A análise de DNA da cidade é a melhor maneira de começar a planejar projetos de cidades inteligentes. Ele servirá como uma diretriz para a estratégia de marca da cidade e atração de investimentos.

Por fim, o modelo de DNA da cidade também apoia a difícil tarefa de construção de comunidades e colabora para o aumento da percepção dos stakeholders em relação à evolução da cidade como uma smart city.

Por fim, anotem aí uma consideração importante que não me canso de repetir toda vez que estou com gestores públicos e políticos:

Não se trata do que estamos planejando, desenvolvendo e entregando à sociedade, mas sim, do que é percebido no final pelos cidadãos.

Já vi vários projetos excelentes, super-relevantes e focados na resolução de problemas reais serem percebidos de forma negativa e se transformarem em verdadeiros pesadelos políticos.

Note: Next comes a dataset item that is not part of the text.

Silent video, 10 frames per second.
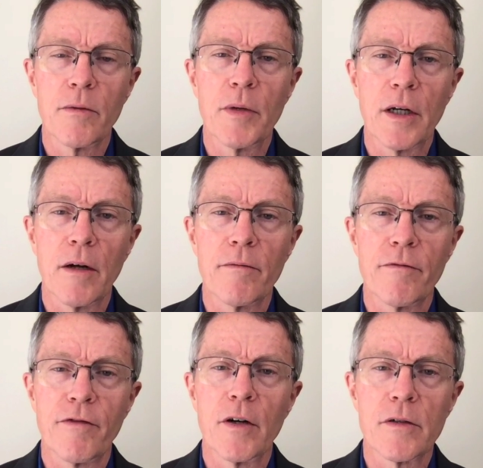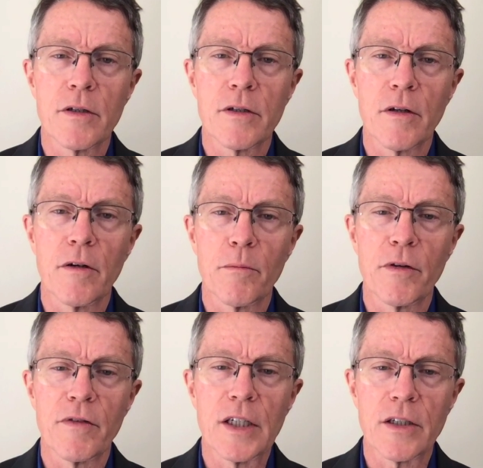you become focused on
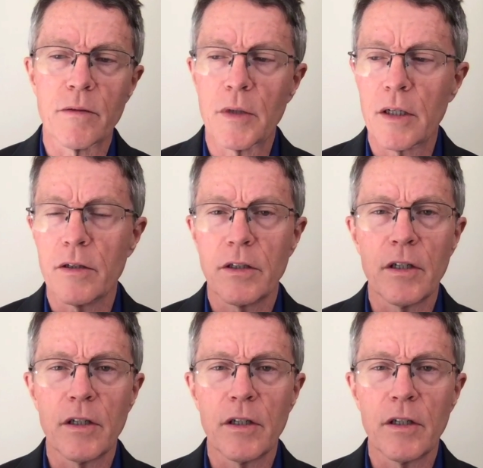prevention because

Uma boa estratégia de comunicação, feita sob medida e com base no DNA da cidade, é fundamental para o sucesso de longo prazo de qualquer projeto de cidade inteligente.

Assim fechamos a primeira camada do novo conceito de cidades inteligentes chamado de The Neural que apresentamos na semana passada.

Na próxima coluna, exploraremos as chamadas tecnologias fundamentais, ou de base, que são a hiperconectividade, a infraestrutura distribuída e a capacidade computacional.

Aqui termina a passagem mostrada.